### Instructions for the task
Replicate the data exactly, every line included.

+++ The data +++

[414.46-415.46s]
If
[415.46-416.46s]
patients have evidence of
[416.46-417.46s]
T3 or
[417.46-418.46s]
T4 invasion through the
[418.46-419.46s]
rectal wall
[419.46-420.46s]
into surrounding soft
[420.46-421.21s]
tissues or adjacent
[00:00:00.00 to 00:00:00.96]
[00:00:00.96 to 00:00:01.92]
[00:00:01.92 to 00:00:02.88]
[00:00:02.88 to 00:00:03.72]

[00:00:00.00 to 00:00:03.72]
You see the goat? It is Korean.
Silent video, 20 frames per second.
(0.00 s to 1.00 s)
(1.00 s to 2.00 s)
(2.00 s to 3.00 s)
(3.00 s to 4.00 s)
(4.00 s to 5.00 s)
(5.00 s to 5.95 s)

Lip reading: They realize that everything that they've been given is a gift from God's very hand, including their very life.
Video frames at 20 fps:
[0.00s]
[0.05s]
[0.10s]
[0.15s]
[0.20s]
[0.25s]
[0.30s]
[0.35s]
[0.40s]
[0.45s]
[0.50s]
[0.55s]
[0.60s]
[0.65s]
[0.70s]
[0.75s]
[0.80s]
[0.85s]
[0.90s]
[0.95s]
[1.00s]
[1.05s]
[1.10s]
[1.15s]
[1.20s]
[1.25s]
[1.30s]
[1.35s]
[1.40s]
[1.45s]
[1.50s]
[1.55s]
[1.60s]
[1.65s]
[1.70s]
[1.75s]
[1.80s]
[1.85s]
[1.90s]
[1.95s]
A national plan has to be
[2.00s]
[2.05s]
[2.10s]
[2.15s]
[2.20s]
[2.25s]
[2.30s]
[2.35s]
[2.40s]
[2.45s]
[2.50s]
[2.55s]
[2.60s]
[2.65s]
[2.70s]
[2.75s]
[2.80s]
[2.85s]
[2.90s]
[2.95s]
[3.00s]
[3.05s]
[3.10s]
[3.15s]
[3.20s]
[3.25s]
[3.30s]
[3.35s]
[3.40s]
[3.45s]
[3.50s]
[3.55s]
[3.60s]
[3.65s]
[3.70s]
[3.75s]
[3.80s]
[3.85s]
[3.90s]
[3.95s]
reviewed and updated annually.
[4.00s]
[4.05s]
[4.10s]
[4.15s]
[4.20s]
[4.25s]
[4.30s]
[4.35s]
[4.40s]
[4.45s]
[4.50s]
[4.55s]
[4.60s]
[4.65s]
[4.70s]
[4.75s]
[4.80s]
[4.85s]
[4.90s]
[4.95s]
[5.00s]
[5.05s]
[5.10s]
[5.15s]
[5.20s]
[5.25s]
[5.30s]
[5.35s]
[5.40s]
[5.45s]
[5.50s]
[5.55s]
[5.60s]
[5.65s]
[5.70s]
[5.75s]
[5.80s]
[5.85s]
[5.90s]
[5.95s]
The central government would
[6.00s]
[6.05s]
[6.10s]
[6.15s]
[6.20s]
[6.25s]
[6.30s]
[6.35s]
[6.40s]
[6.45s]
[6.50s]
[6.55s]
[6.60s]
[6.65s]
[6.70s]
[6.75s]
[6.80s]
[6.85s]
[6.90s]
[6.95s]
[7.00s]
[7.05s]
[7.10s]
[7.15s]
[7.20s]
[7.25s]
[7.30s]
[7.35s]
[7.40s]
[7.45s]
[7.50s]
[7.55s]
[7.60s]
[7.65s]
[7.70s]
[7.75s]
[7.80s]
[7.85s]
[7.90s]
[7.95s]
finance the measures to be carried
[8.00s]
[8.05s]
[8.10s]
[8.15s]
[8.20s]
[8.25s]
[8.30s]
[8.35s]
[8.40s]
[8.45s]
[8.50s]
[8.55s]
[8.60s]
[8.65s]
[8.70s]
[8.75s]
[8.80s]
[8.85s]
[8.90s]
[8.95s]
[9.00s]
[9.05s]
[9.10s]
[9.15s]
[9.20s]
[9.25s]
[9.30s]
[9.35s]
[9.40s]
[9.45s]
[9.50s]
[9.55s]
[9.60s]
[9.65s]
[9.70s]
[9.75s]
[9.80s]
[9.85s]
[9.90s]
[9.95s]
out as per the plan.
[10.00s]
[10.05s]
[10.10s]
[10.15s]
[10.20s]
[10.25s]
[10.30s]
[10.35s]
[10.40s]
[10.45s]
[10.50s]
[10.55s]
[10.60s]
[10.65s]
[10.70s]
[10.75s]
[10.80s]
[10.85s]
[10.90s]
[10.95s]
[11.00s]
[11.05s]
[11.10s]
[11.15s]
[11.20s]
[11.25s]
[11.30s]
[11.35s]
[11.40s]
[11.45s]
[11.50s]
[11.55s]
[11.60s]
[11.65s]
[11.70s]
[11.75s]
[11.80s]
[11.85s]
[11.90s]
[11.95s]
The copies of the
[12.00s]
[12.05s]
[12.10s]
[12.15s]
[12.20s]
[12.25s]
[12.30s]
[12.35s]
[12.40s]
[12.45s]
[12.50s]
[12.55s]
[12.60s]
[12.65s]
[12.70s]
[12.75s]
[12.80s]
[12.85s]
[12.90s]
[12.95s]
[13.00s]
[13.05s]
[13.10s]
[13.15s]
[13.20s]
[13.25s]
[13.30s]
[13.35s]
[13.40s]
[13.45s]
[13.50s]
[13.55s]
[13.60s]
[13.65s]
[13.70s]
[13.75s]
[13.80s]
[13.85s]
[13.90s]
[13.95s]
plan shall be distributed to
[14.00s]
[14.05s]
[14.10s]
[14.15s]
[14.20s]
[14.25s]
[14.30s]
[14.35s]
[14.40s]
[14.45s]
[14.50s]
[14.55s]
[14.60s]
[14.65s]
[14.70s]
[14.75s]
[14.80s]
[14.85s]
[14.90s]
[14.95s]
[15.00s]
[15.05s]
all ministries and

+++

### Solved problem
[414.46-415.46s]
If
[415.46-416.46s]
patients have evidence of
[416.46-417.46s]
T3 or
[417.46-418.46s]
T4 invasion through the
[418.46-419.46s]
rectal wall
[419.46-420.46s]
into surrounding soft
[420.46-421.21s]
tissues or adjacent
[00:00:00.00 to 00:00:00.96]
[00:00:00.96 to 00:00:01.92]
[00:00:01.92 to 00:00:02.88]
[00:00:02.88 to 00:00:03.72]

[00:00:00.00 to 00:00:03.72]
You see the goat? It is Korean.
Silent video, 20 frames per second.
(0.00 s to 1.00 s)
(1.00 s to 2.00 s)
(2.00 s to 3.00 s)
(3.00 s to 4.00 s)
(4.00 s to 5.00 s)
(5.00 s to 5.95 s)

Lip reading: They realize that everything that they've been given is a gift from God's very hand, including their very life.
Video frames at 20 fps:
[0.00s]
[0.05s]
[0.10s]
[0.15s]
[0.20s]
[0.25s]
[0.30s]
[0.35s]
[0.40s]
[0.45s]
[0.50s]
[0.55s]
[0.60s]
[0.65s]
[0.70s]
[0.75s]
[0.80s]
[0.85s]
[0.90s]
[0.95s]
[1.00s]
[1.05s]
[1.10s]
[1.15s]
[1.20s]
[1.25s]
[1.30s]
[1.35s]
[1.40s]
[1.45s]
[1.50s]
[1.55s]
[1.60s]
[1.65s]
[1.70s]
[1.75s]
[1.80s]
[1.85s]
[1.90s]
[1.95s]
A national plan has to be
[2.00s]
[2.05s]
[2.10s]
[2.15s]
[2.20s]
[2.25s]
[2.30s]
[2.35s]
[2.40s]
[2.45s]
[2.50s]
[2.55s]
[2.60s]
[2.65s]
[2.70s]
[2.75s]
[2.80s]
[2.85s]
[2.90s]
[2.95s]
[3.00s]
[3.05s]
[3.10s]
[3.15s]
[3.20s]
[3.25s]
[3.30s]
[3.35s]
[3.40s]
[3.45s]
[3.50s]
[3.55s]
[3.60s]
[3.65s]
[3.70s]
[3.75s]
[3.80s]
[3.85s]
[3.90s]
[3.95s]
reviewed and updated annually.
[4.00s]
[4.05s]
[4.10s]
[4.15s]
[4.20s]
[4.25s]
[4.30s]
[4.35s]
[4.40s]
[4.45s]
[4.50s]
[4.55s]
[4.60s]
[4.65s]
[4.70s]
[4.75s]
[4.80s]
[4.85s]
[4.90s]
[4.95s]
[5.00s]
[5.05s]
[5.10s]
[5.15s]
[5.20s]
[5.25s]
[5.30s]
[5.35s]
[5.40s]
[5.45s]
[5.50s]
[5.55s]
[5.60s]
[5.65s]
[5.70s]
[5.75s]
[5.80s]
[5.85s]
[5.90s]
[5.95s]
The central government would
[6.00s]
[6.05s]
[6.10s]
[6.15s]
[6.20s]
[6.25s]
[6.30s]
[6.35s]
[6.40s]
[6.45s]
[6.50s]
[6.55s]
[6.60s]
[6.65s]
[6.70s]
[6.75s]
[6.80s]
[6.85s]
[6.90s]
[6.95s]
[7.00s]
[7.05s]
[7.10s]
[7.15s]
[7.20s]
[7.25s]
[7.30s]
[7.35s]
[7.40s]
[7.45s]
[7.50s]
[7.55s]
[7.60s]
[7.65s]
[7.70s]
[7.75s]
[7.80s]
[7.85s]
[7.90s]
[7.95s]
finance the measures to be carried
[8.00s]
[8.05s]
[8.10s]
[8.15s]
[8.20s]
[8.25s]
[8.30s]
[8.35s]
[8.40s]
[8.45s]
[8.50s]
[8.55s]
[8.60s]
[8.65s]
[8.70s]
[8.75s]
[8.80s]
[8.85s]
[8.90s]
[8.95s]
[9.00s]
[9.05s]
[9.10s]
[9.15s]
[9.20s]
[9.25s]
[9.30s]
[9.35s]
[9.40s]
[9.45s]
[9.50s]
[9.55s]
[9.60s]
[9.65s]
[9.70s]
[9.75s]
[9.80s]
[9.85s]
[9.90s]
[9.95s]
out as per the plan.
[10.00s]
[10.05s]
[10.10s]
[10.15s]
[10.20s]
[10.25s]
[10.30s]
[10.35s]
[10.40s]
[10.45s]
[10.50s]
[10.55s]
[10.60s]
[10.65s]
[10.70s]
[10.75s]
[10.80s]
[10.85s]
[10.90s]
[10.95s]
[11.00s]
[11.05s]
[11.10s]
[11.15s]
[11.20s]
[11.25s]
[11.30s]
[11.35s]
[11.40s]
[11.45s]
[11.50s]
[11.55s]
[11.60s]
[11.65s]
[11.70s]
[11.75s]
[11.80s]
[11.85s]
[11.90s]
[11.95s]
The copies of the
[12.00s]
[12.05s]
[12.10s]
[12.15s]
[12.20s]
[12.25s]
[12.30s]
[12.35s]
[12.40s]
[12.45s]
[12.50s]
[12.55s]
[12.60s]
[12.65s]
[12.70s]
[12.75s]
[12.80s]
[12.85s]
[12.90s]
[12.95s]
[13.00s]
[13.05s]
[13.10s]
[13.15s]
[13.20s]
[13.25s]
[13.30s]
[13.35s]
[13.40s]
[13.45s]
[13.50s]
[13.55s]
[13.60s]
[13.65s]
[13.70s]
[13.75s]
[13.80s]
[13.85s]
[13.90s]
[13.95s]
plan shall be distributed to
[14.00s]
[14.05s]
[14.10s]
[14.15s]
[14.20s]
[14.25s]
[14.30s]
[14.35s]
[14.40s]
[14.45s]
[14.50s]
[14.55s]
[14.60s]
[14.65s]
[14.70s]
[14.75s]
[14.80s]
[14.85s]
[14.90s]
[14.95s]
[15.00s]
[15.05s]
all ministries and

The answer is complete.